TeleTouch is a remote communication device that enables users to interact by touching and feeling with their hands. Our project utilizes pressure sensors on a fabricated model hand that detect a touch from one person, and controls a glove's Linear Resonant Actuators in real-time to simulate the touch on the other person. We aim to explore effective and believable methods of tactile feedback to deliver one of the most sensitive human interactions remotely.

Competitive Analysis

Related and similar products


GloveOne is a haptic glove designed to feel objects in VR. The gloves transfer data using either a low latency USB connection or via Bluetooth. The glove vibrates with varying intensities and frequencies to recreate touch sensations for the user. The glove uses Leap Motion and Intel RealSense and has a price tag for $200 for each glove, which is comparable to our price. GloveOne is not able to communicate long distances due to using a USB connection or Bluetooth, while we communicate over WiFi. The actuators for GloveOne and our design are similar since they both vibrate independently at different frequencies and intensities, but their design uses 10 actuators, while the size of ours allows us to use 40.

Hands Omni

Hands Omni is a haptic glove as well that uses inflatable bladders to simulate pressure on touch. Inflatable bladders may create a more realistic sense of physical pressure on the hand compared to vibrating actuators, but since the device relies on air compressions to drive interactions, the latency of the device is a huge hurdle for real-time interactions.

Pillow Talk

Pillow Talk is a wristband that picks up your heartbeat in real-time and sends it to your loved one. Like us, they want to use technology to bring people closer together through imitating human touch. However, we offer more intimate interaction by allowing a person to control the touch they send to their loved one.

Use Cases

Why are we making this? Because the possibilities are endless.

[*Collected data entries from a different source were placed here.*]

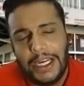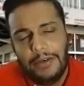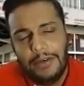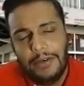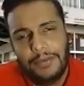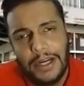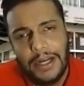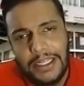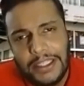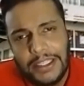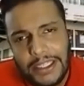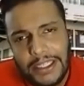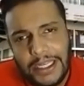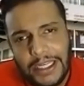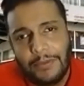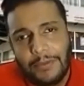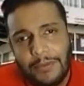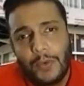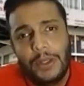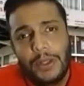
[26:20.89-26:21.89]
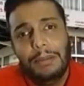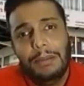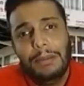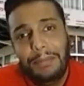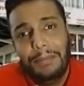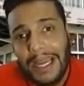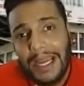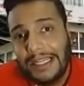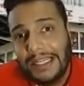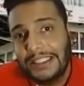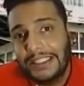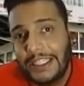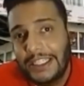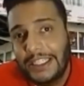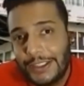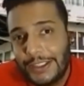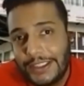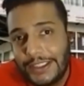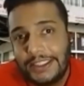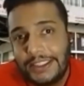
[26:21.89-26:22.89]
fighting for the best
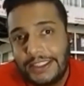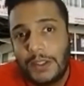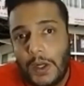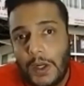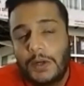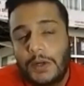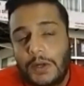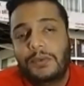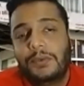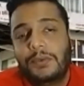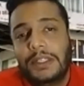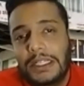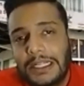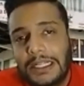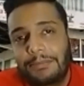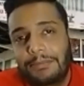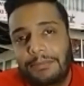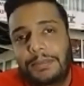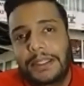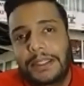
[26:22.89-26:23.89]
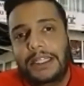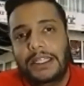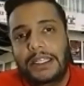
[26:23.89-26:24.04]
interest of the company.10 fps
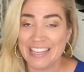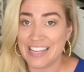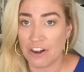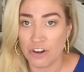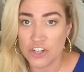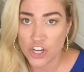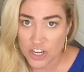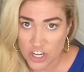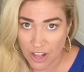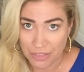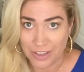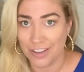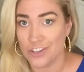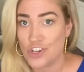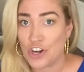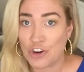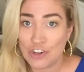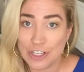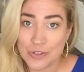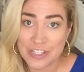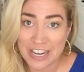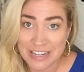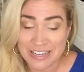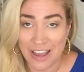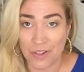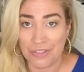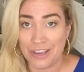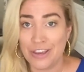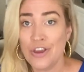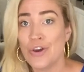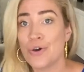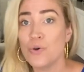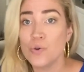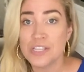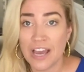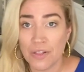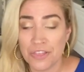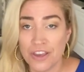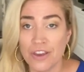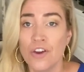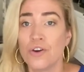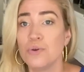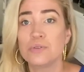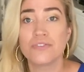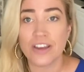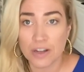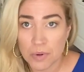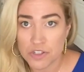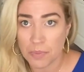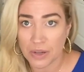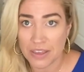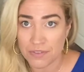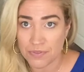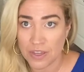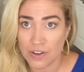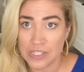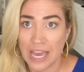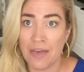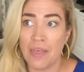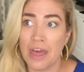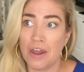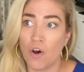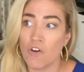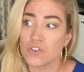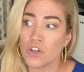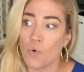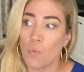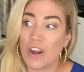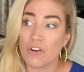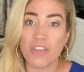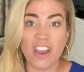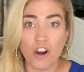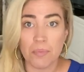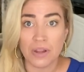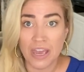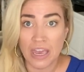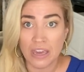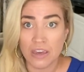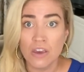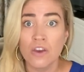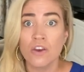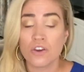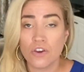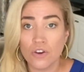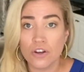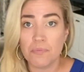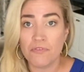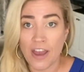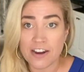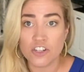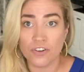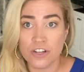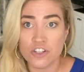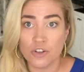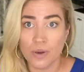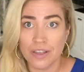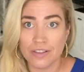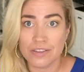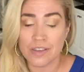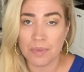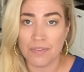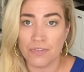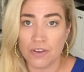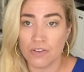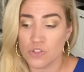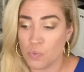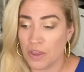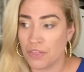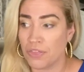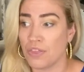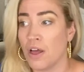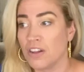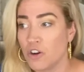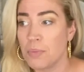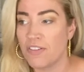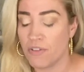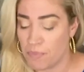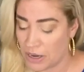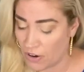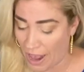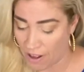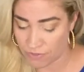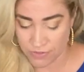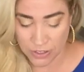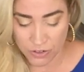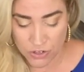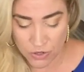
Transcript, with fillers: Is Aaron Judge healthy? Is Giancarlo Stanton healthy? Who's healthy? Who's available to play the field? And then also where they are playing could factor into it some of the fields with a little bit of a bigger outfield.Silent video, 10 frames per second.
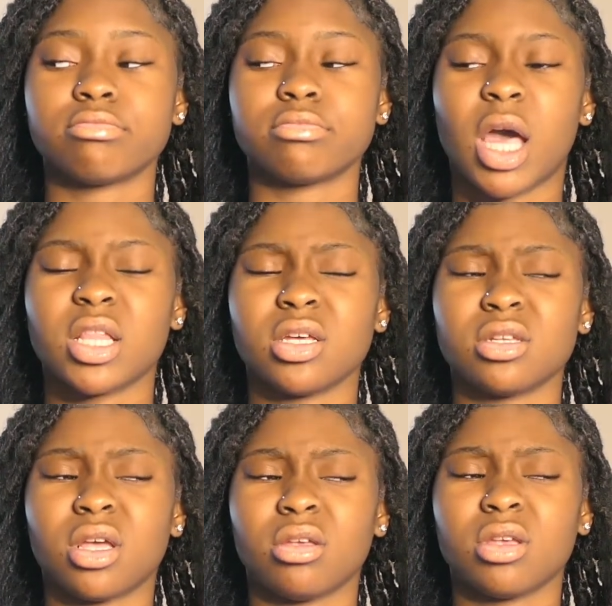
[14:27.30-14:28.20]
I think
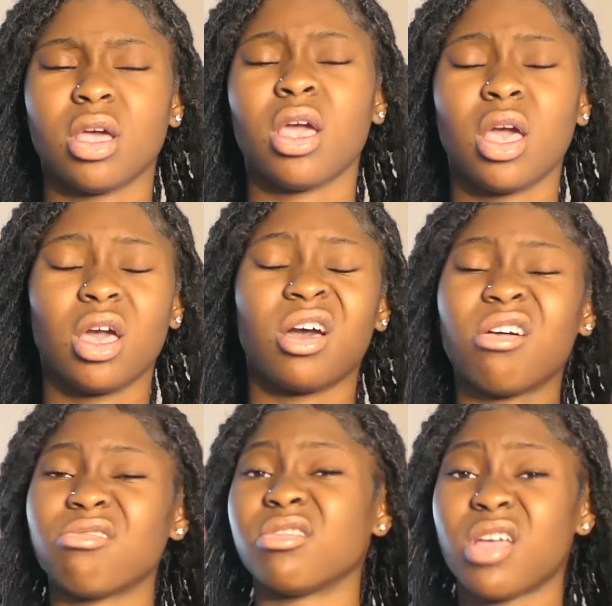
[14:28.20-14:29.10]
that's how you say it. I
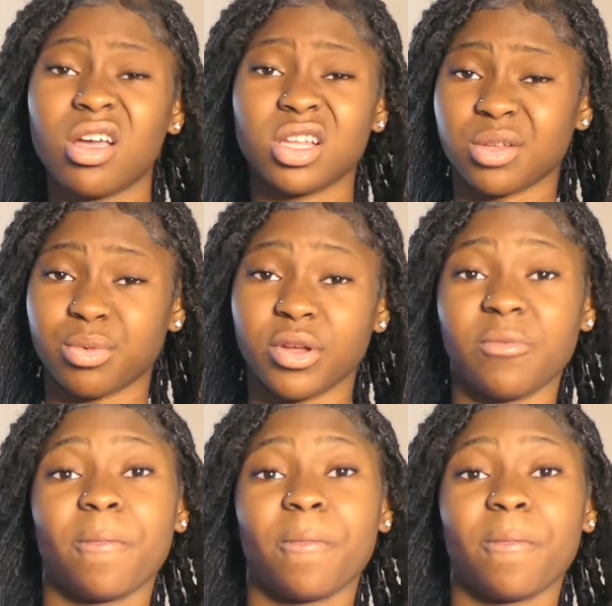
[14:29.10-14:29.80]
don't know, y'all get the point.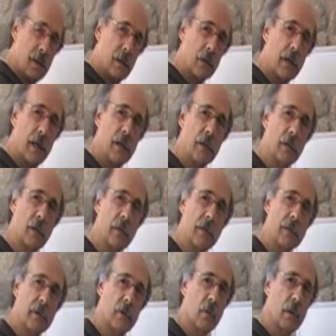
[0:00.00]
Okay, hello
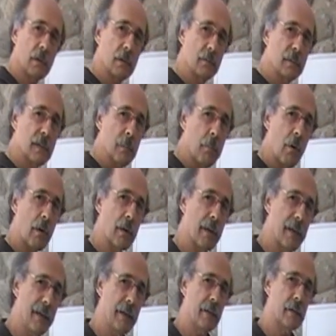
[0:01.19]
there. Welcome to part
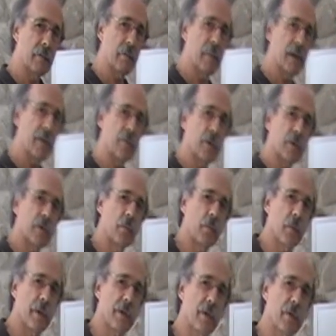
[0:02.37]
8 of Pathwork
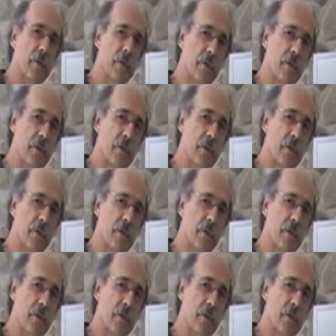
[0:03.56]
2.0.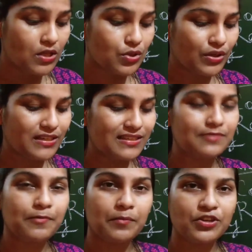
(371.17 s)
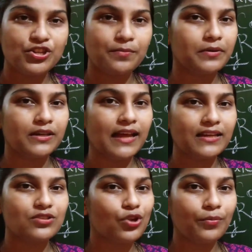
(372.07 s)
So this is permission, but that
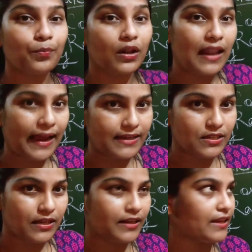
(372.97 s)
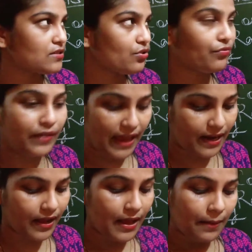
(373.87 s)
is not polite in case of can.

Long-Distance Comfort: Recreating a loved one's touch can bring back the intimacy to long-distance relationships.

Biometric for Personal Identification: Measuring someone's handshake can be used as a method of authentication.

Medical Device: Precision applications could benefit from recreating a surgeon's touch remotely.

Multi-player Gaming: Players could interact with each other in a new form of gameplay.




Enacting touch

Collect data about where the user has touched the model hand using pressure sensors.

Receiving touch

Use Linear Resonant Actuators to send haptic feedback to the corresponding areas on glove where the model hand was touched.


Accurately reflect different levels of pressure on the model hand onto the user's glove.


The interaction should be able to take place no matter the distance in-between as long as both the hand and glove are connected to Wi-Fi.


Both the glove and the model hand should be recharge-able via USB cable.



After a touch is enacted on model hand, the glove must receive the touch within 2 seconds.


Both the glove and the model hand should maintain battery life of at least 2 hours.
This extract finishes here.